* [Problem statement]
Leaving the pictures aside, repeat the entries exactly.

[Stored data entries]

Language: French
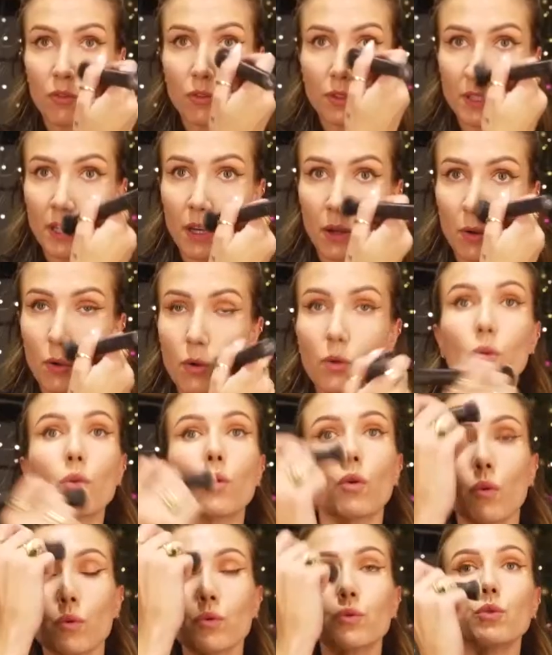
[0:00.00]
venir le
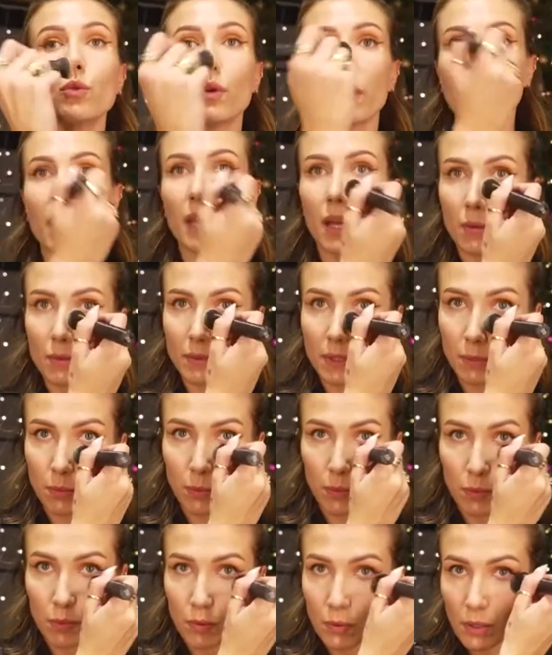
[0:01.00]
contourer un petit
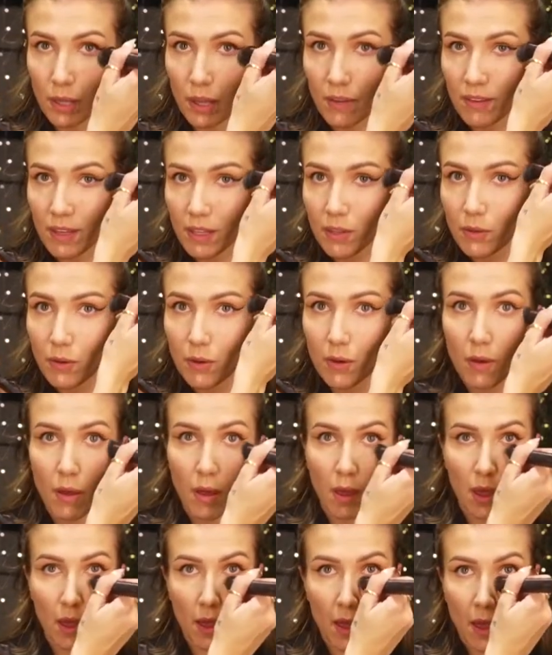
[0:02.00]
peu. Donc avec
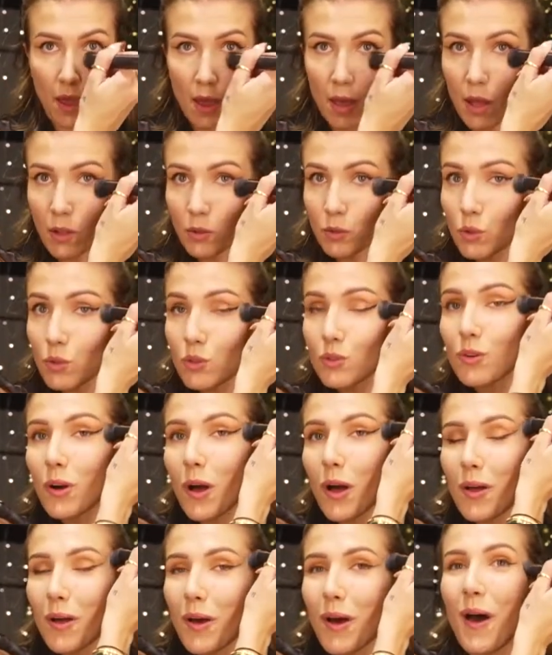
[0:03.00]
toujours
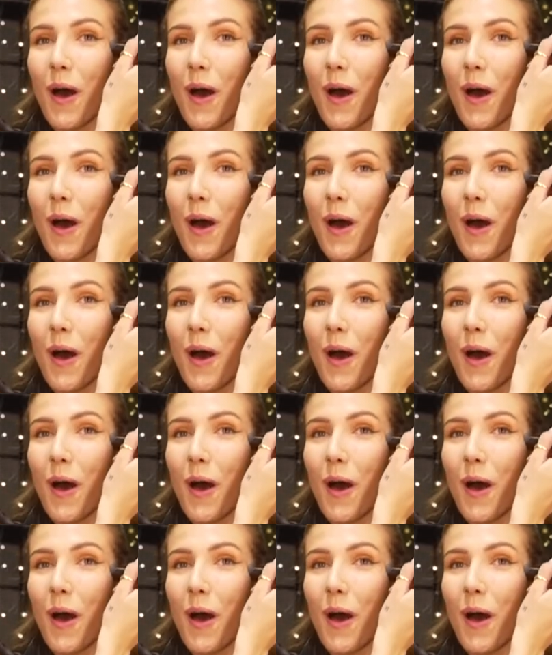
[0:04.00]
un,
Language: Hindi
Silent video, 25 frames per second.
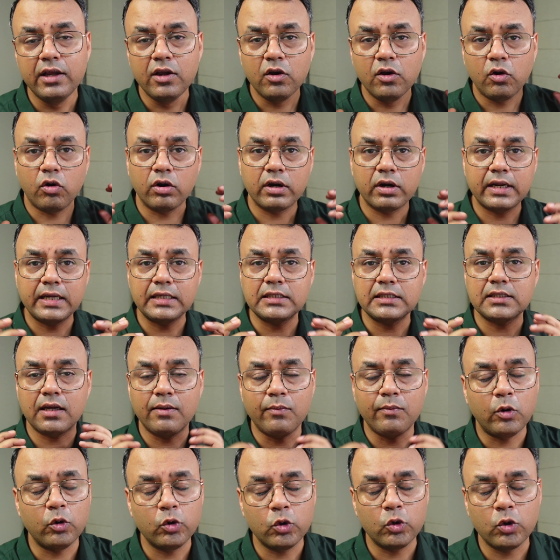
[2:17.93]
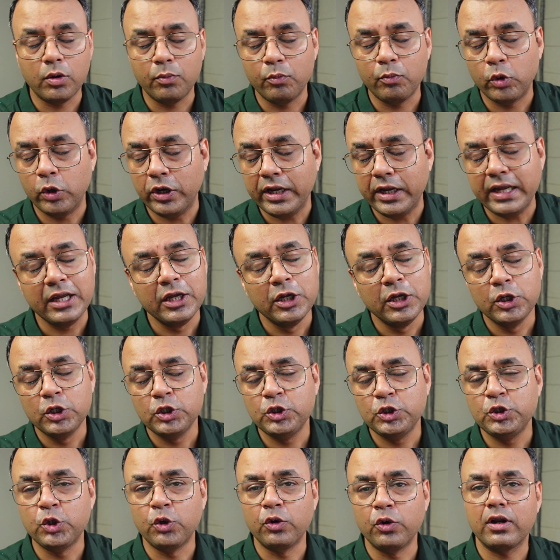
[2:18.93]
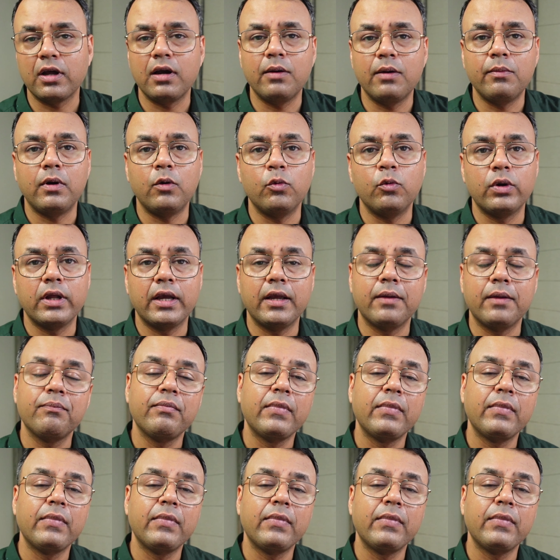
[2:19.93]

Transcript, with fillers: और किस अमाउंट को हम बोले छोटा अमाउंट है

* [Expected answer]
Language: French
[0:00.00]
venir le
[0:01.00]
contourer un petit
[0:02.00]
peu. Donc avec
[0:03.00]
toujours
[0:04.00]
un,
Language: Hindi
Silent video, 25 frames per second.
[2:17.93]
[2:18.93]
[2:19.93]

Transcript, with fillers: और किस अमाउंट को हम बोले छोटा अमाउंट है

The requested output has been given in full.